Fundraiser generates $32,000 to help Blake Harper seek third round of stem cell research treatments in India.

The local business community has rallied around the efforts of a wheelchair-bound Kelowna man to pay for the stem cell treatments that might allow him to walk again.

A fundraiser was held June 8 at Ex Nihilo Vineyards for Blake Harper that raised $32,000, enough to enable him to travel to New Dehli, India, and undergo a third  round of the treatments.

Darryl Reuter, a Kelowna realtor who organized the fundraiser, said Harper’s story pulled a lot of people’s heart strings in the community, and they responded in kind at the fundraiser.
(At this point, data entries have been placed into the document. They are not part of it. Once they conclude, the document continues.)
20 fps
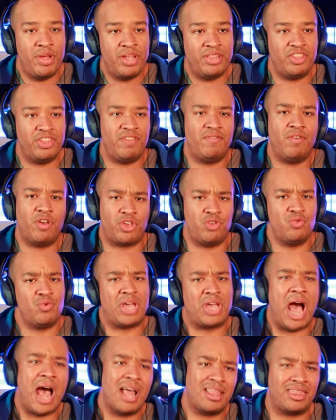You like you
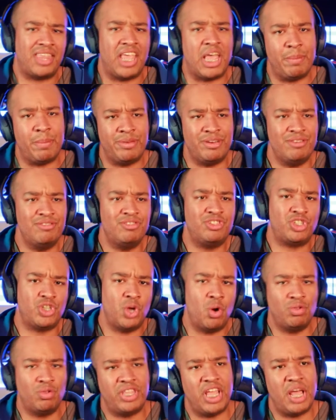got them and you showed
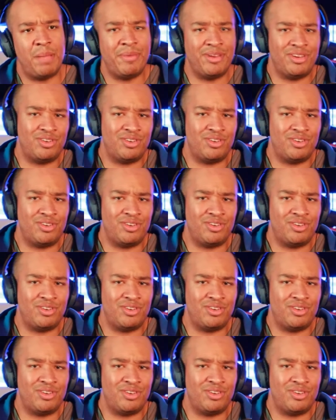them, you,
Norelco Cabinets held their twice-yearly auction of leftover cabinets, doors and other items on June 1—with the support of neighbouring Bonanza Meat Packer, who hosted a parking lot BBQ the day of the sale—and raised $2,000 to assist Harper.

“This is something we do twice a year and we try to give the proceeds to a different charity each time,” said Cory Anthony, business development manager for Norelco.
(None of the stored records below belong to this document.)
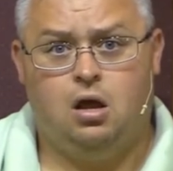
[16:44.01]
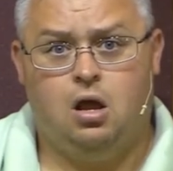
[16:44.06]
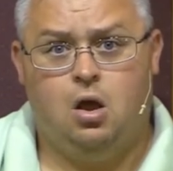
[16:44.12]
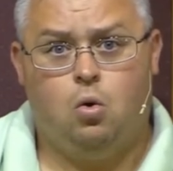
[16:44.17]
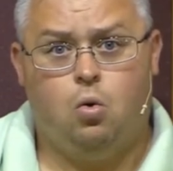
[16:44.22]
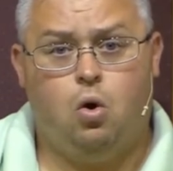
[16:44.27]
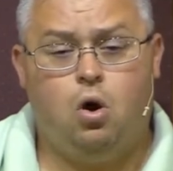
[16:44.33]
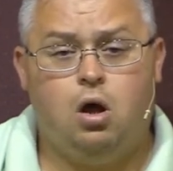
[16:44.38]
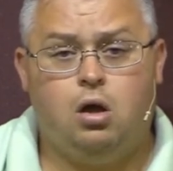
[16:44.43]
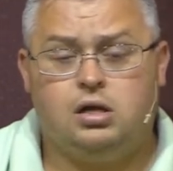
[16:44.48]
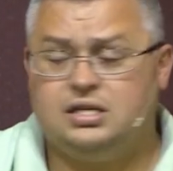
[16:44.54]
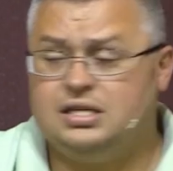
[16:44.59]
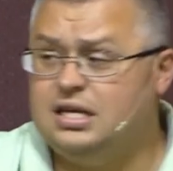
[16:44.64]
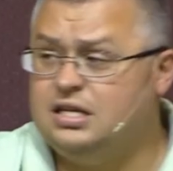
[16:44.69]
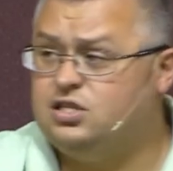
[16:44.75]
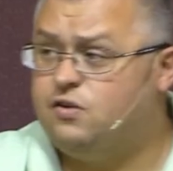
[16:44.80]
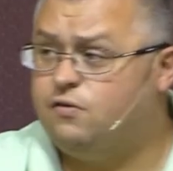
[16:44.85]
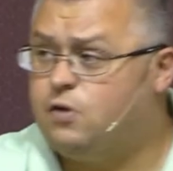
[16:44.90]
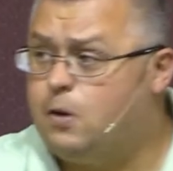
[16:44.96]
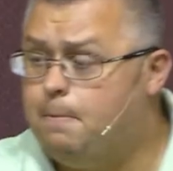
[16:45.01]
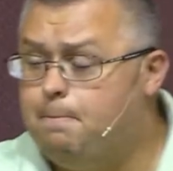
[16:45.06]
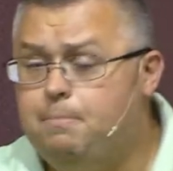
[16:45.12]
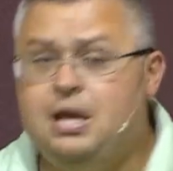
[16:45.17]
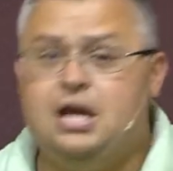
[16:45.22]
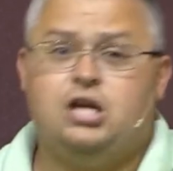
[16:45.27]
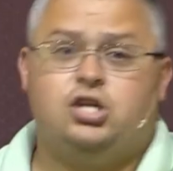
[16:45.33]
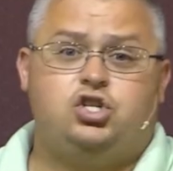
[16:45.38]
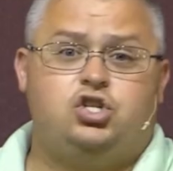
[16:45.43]
What sins of
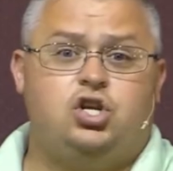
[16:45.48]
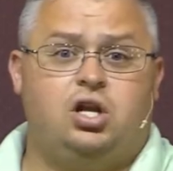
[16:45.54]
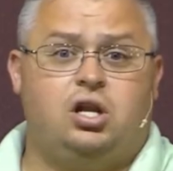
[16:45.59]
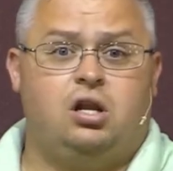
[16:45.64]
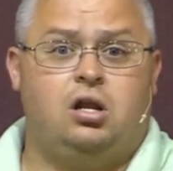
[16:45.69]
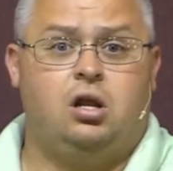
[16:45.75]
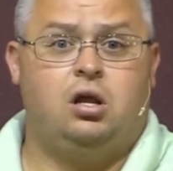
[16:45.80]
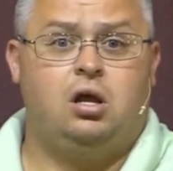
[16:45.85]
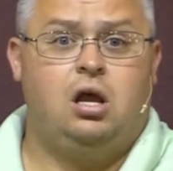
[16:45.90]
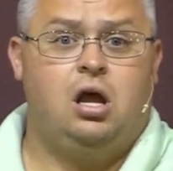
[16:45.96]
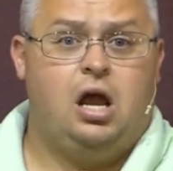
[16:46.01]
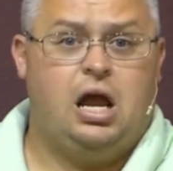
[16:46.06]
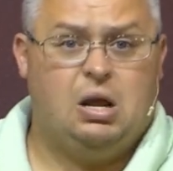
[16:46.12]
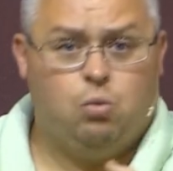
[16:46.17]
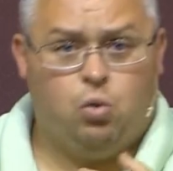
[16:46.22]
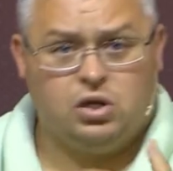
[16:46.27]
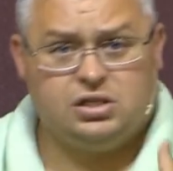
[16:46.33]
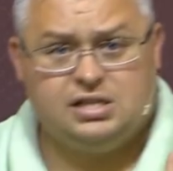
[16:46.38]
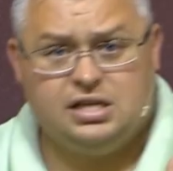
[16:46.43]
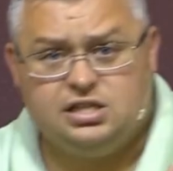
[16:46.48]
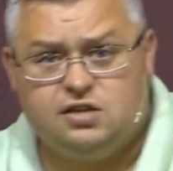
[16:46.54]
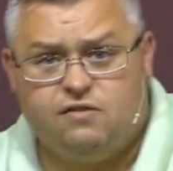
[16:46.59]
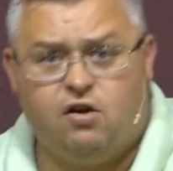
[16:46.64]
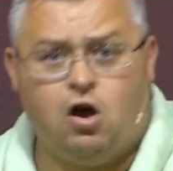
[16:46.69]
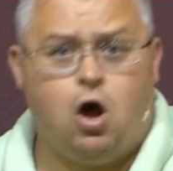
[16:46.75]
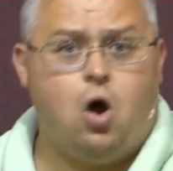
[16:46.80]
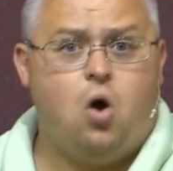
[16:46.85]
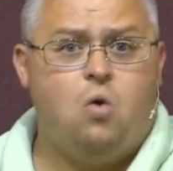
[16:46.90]
commission and what sins of
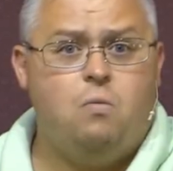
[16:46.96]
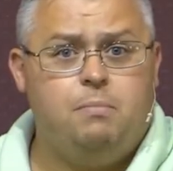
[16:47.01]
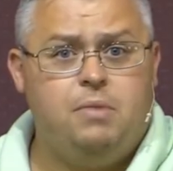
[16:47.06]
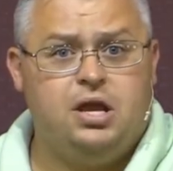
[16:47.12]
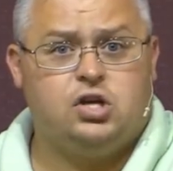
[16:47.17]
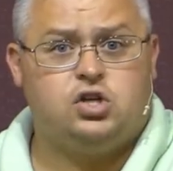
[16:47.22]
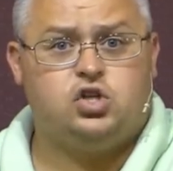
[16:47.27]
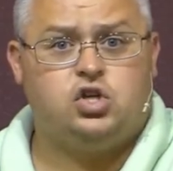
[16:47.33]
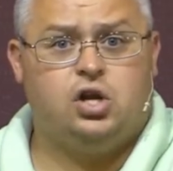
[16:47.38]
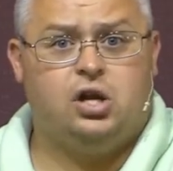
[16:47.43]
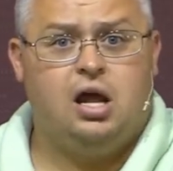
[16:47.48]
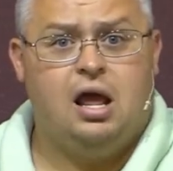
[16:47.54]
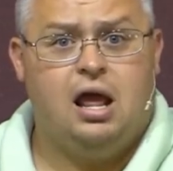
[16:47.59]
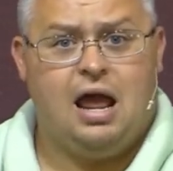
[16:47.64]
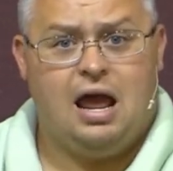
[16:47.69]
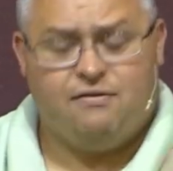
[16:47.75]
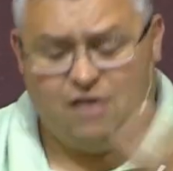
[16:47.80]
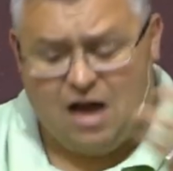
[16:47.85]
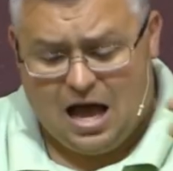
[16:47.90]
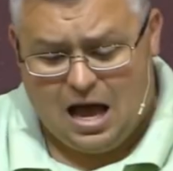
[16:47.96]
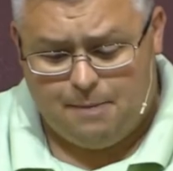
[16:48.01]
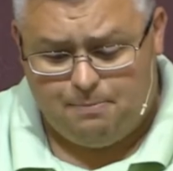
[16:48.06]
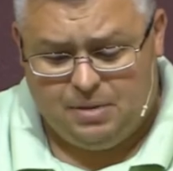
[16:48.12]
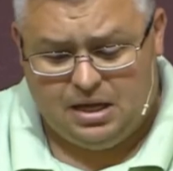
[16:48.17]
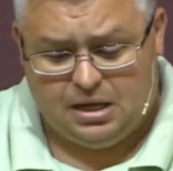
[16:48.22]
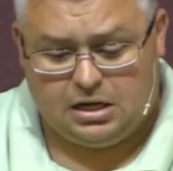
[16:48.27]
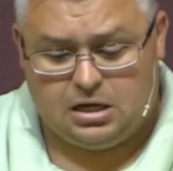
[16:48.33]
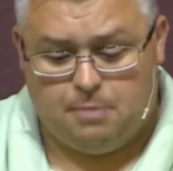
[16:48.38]
omission have I
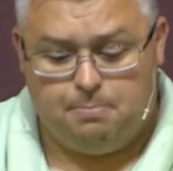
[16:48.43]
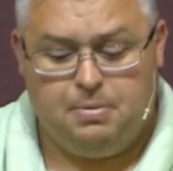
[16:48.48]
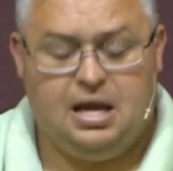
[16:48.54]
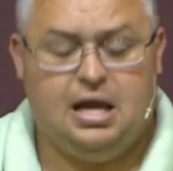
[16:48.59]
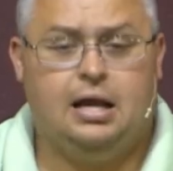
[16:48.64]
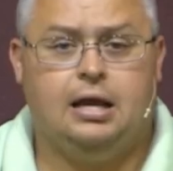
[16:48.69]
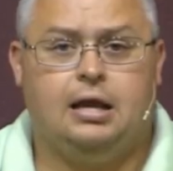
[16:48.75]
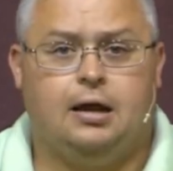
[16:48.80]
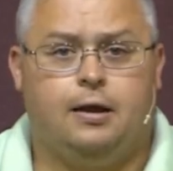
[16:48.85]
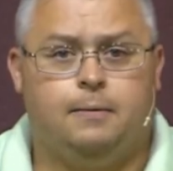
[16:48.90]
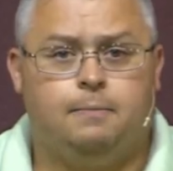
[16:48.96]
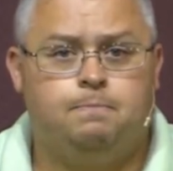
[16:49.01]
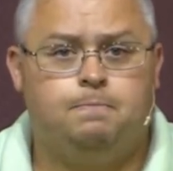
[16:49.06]
been committing?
Anthony said Harper’s story and the idea of helping an individual overcome a health adversity in their community made it an easy thing to support.

Harper, now 40 years of age, was involved in a snowmobiling accident at the Greystokes area in March 2002 that resulted in him suffering a broken neck, leaving him paralyzed from the waist down.

In the wake of the accident, Harper resigned himself to the reality he would be stuck in a wheelchair, but didn’t let his disability break his spirit.

Harper started to push himself to swim across Okanagan Lake, began entering powerlifting competitions, competed for Canada at the  Pan Pacific Paralympics and became the first paraplegic in North America to be certified as a diving instructor.

He has also tackled wake boarding, mountain biking riding a specially modified hand-cycle and downhill skiing.

With the advent of the possibilities offered through stem cell research, Harper found a doctor in India that was having some success with paralyzed patients using this form of treatment.

In January 2012, Harper went to India for nine weeks to begin receiving the treatments, which aren’t covered by medical coverage. Within three weeks, Harper began to move his right leg and 10 days later saw movement in his left leg.

In October of that year, Harper returned for another round of treatments, which included a rigorous daily round of  physical therapy.

Harper says today his ultimate goal is to be able to walk again, but for now “I just want to keep up the treatments and see how far I can go in the recovery.”